Copy each line below in which the string "with" appears.

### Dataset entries
○ ○ ○ ○ ○

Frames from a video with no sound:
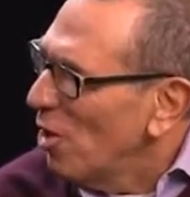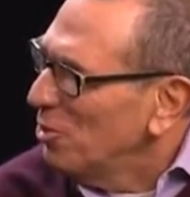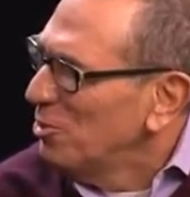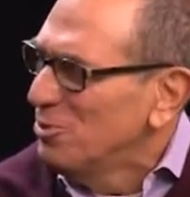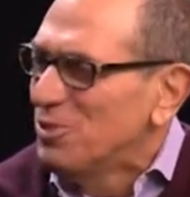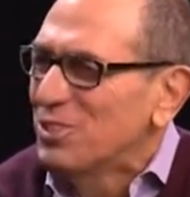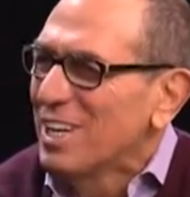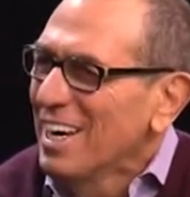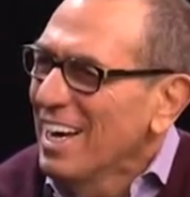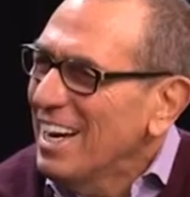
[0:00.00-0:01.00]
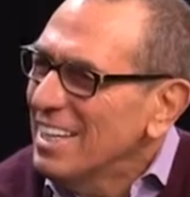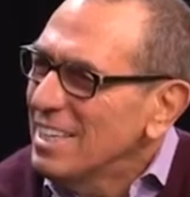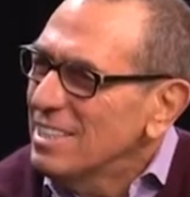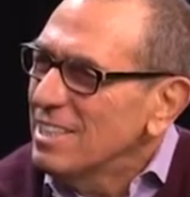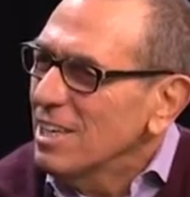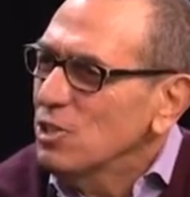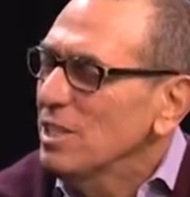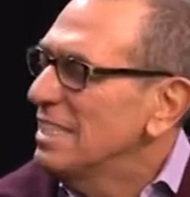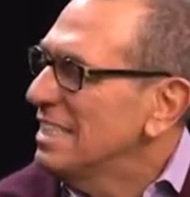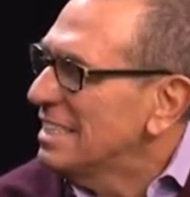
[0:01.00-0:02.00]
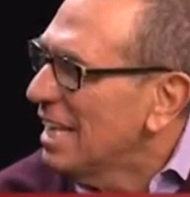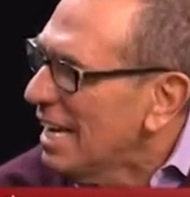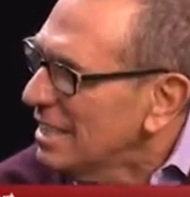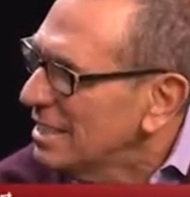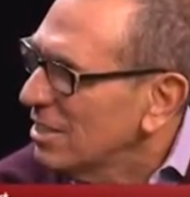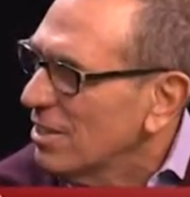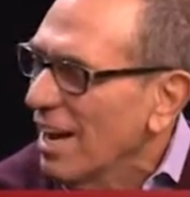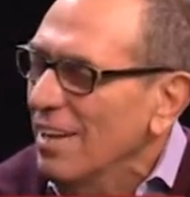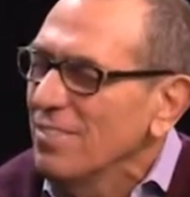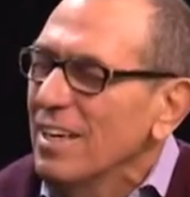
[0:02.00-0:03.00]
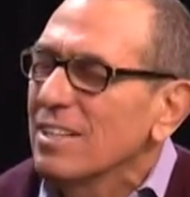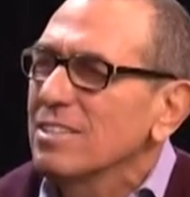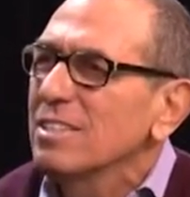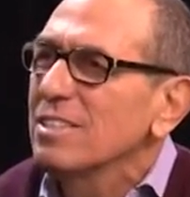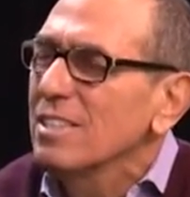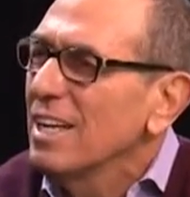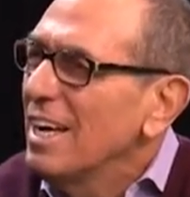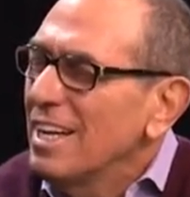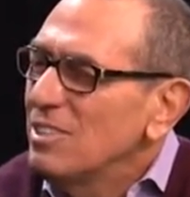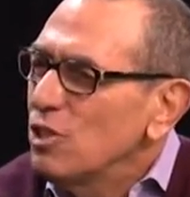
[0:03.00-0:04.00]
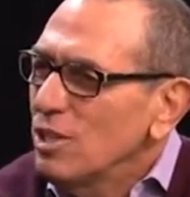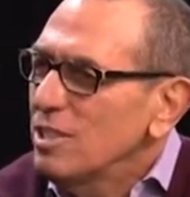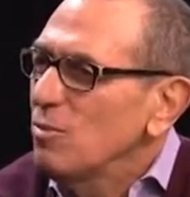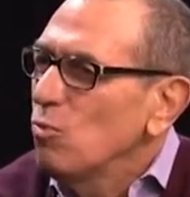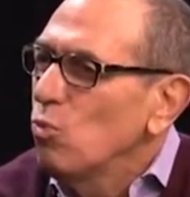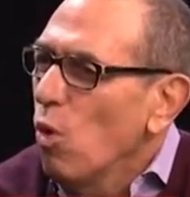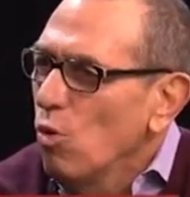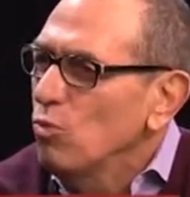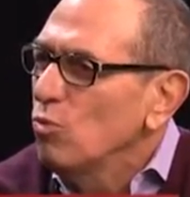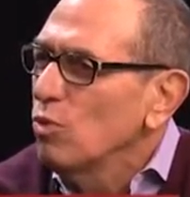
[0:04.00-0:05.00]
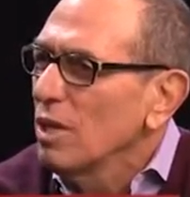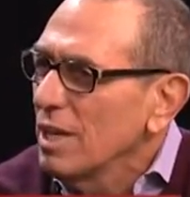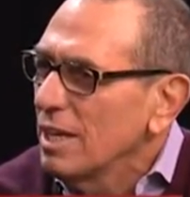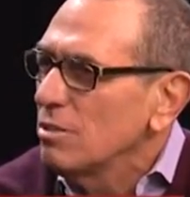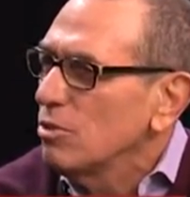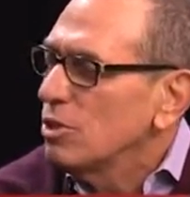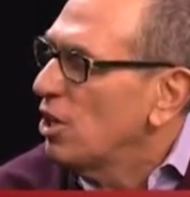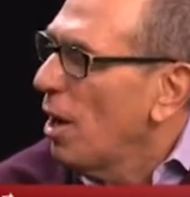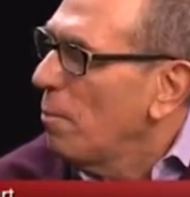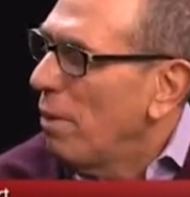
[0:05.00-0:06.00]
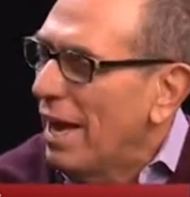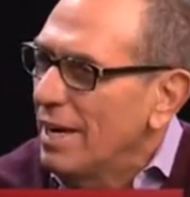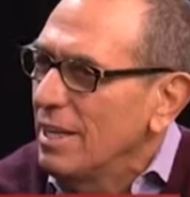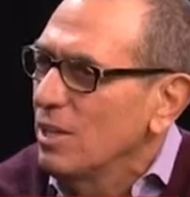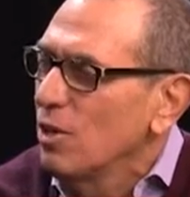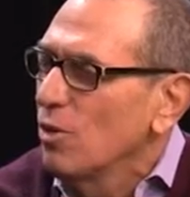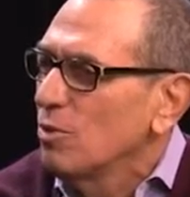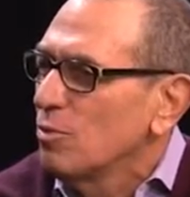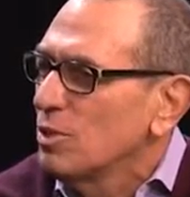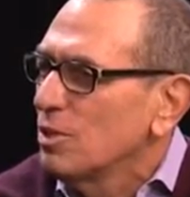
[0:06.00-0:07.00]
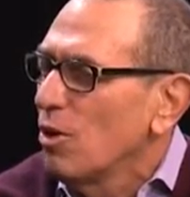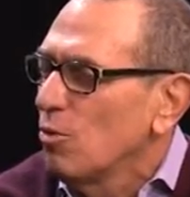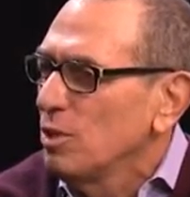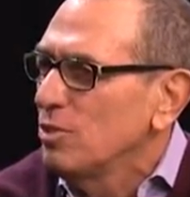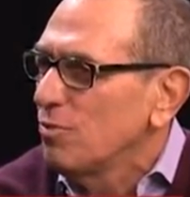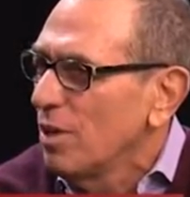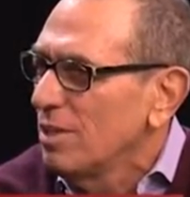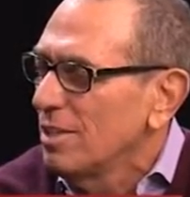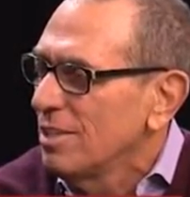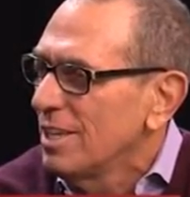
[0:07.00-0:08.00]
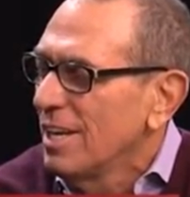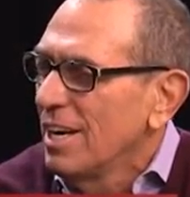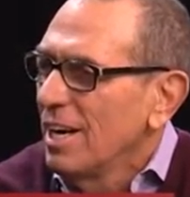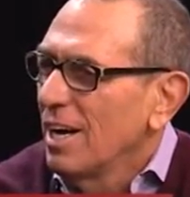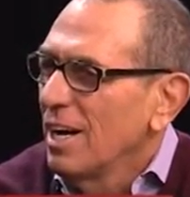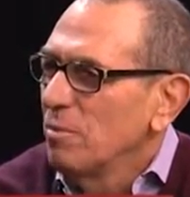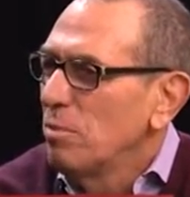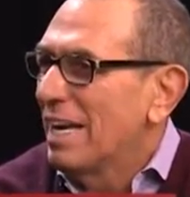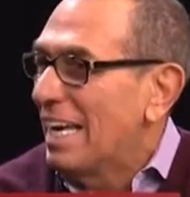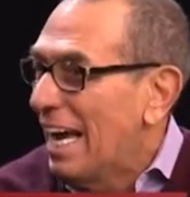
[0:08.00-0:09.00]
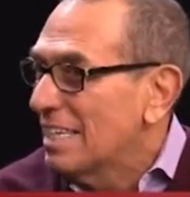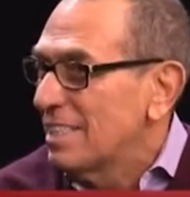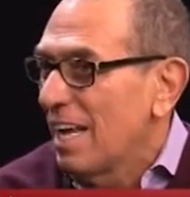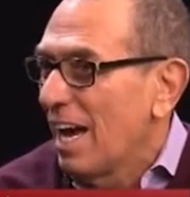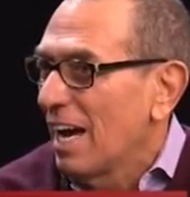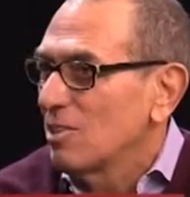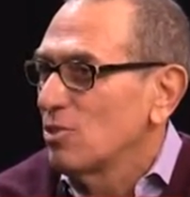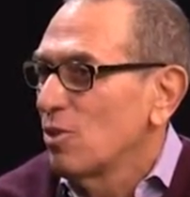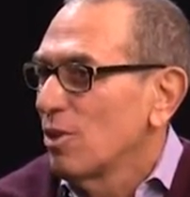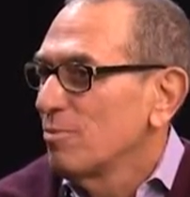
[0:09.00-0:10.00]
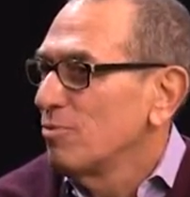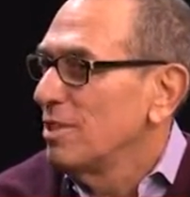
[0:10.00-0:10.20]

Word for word: roads. It is such a disaster, and there's yeah. just won't relinquish a penny, you know, that was always funded uh, by gas tax or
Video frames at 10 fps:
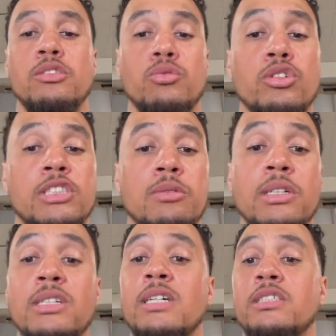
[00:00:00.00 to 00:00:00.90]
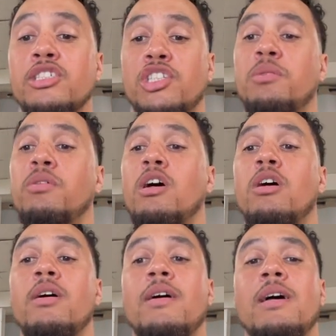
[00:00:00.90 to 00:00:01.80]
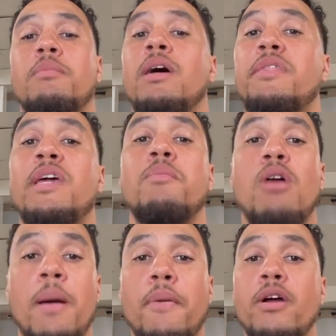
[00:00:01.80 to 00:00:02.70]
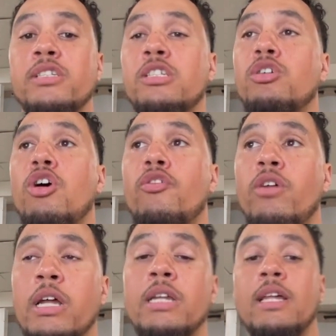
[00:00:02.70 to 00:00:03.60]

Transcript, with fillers: We'll see what he does this year, but I but I think Brock Purdy's a little overrated.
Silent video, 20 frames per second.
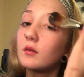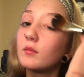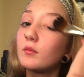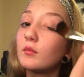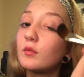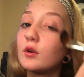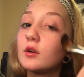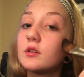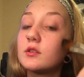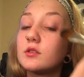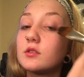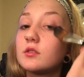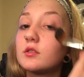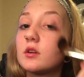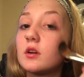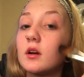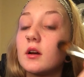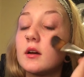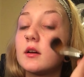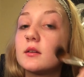
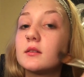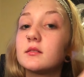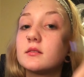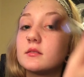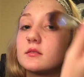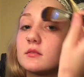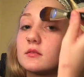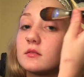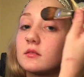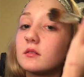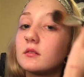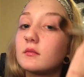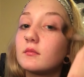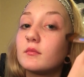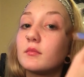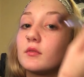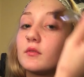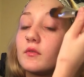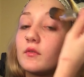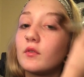moisturize
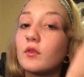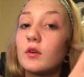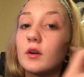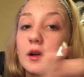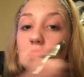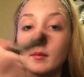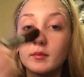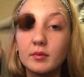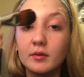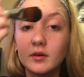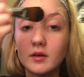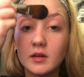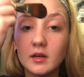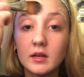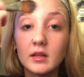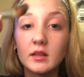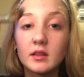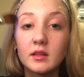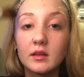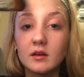before I put
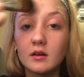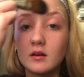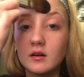anything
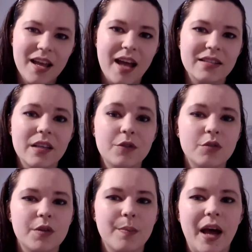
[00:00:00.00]
as if
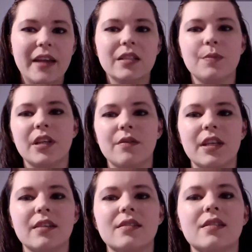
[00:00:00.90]
to remind me of
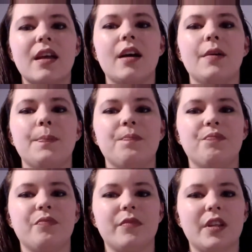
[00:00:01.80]
this,
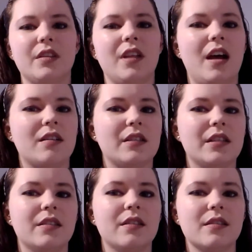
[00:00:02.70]

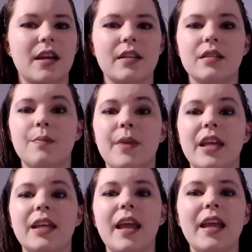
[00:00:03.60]
Lachlan decided to
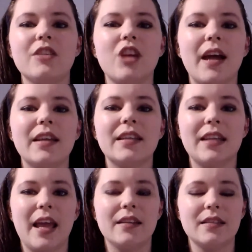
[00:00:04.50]
make a
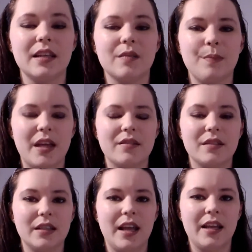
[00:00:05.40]
gigantic mess
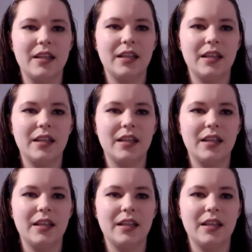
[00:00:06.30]
today.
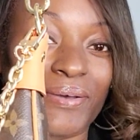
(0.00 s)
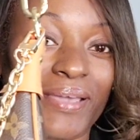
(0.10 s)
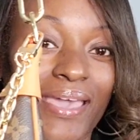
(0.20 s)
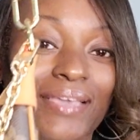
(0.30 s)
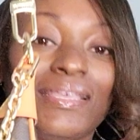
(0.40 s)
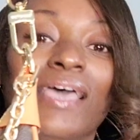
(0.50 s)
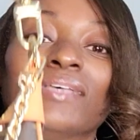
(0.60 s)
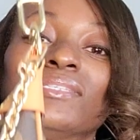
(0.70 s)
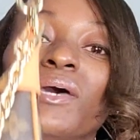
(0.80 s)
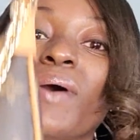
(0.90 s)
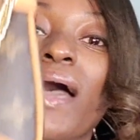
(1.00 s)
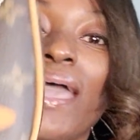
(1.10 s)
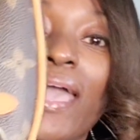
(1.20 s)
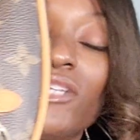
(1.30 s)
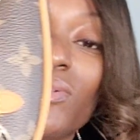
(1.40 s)
Okay, so I
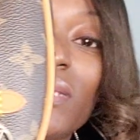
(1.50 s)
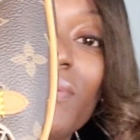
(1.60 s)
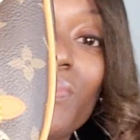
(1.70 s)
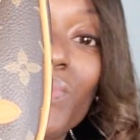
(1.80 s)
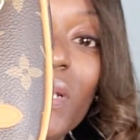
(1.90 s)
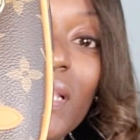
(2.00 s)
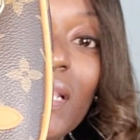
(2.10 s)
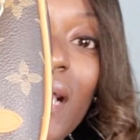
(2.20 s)
actually really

○ ○ ○ ○ ○

### Task result
Frames from a video with no sound:
Transcript, with fillers: We'll see what he does this year, but I but I think Brock Purdy's a little overrated.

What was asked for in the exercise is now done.